North Korea assumed the presidency of the UN Conference on Disarmament today amid criticism for his arms policy and the repeated ballistic and nuclear missile tests he has carried out, thus violating various international norms and resolutions of the UN Security Council.

The presidency of the disarmament conference each month falls on one of its 67 member states according to a list in alphabetical order.

At the opening of the session, the North Korean ambassador, Han Tae–ong, undertook to “respect the positions of all the delegations in the organization of the work”, but he asked them at the same time to focus on the agenda of this UN body.

Along these lines, he urged them to “avoid politicized attitudes” that could lead to a climate of confrontation.

On behalf of a number of countries from all regions, in particular from Europe and Latin America, the Australian delegation said that after consultation among themselves they had decided to participate in the conference sessions under the chairmanship of North Korea.

One of the options that had been considered was to boycott the work sessions this monthbut the countries finally opted for a participation, which in the case of the Europeans will be of a lower level until North Korea concludes its term on June 24, which means that its ambassadors will not attend the sessions.

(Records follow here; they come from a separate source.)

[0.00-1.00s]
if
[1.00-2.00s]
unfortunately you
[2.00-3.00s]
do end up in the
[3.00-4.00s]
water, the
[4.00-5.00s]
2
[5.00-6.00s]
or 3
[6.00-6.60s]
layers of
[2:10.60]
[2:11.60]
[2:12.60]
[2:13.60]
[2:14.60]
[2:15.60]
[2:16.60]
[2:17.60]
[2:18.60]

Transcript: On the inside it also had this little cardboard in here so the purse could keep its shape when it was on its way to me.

Australia clarified that this involvement should not be construed as acceptance “of North Korea’s actions, which violate numerous UN Security Council resolutions.”

He added that this group of countries remains “deeply concerned about the progress (of North Korea) in the development of weapons of mass destruction and ballistic missile capabilities, as well as for information indicating that it is preparing its seventh nuclear test.”

This year alone, North Korea has conducted some 20 missile tests, including a model with an intercontinental range.

Likewise, it is stated – without presenting evidence in this regard – that it has also carried out tests with hypersonic missiles.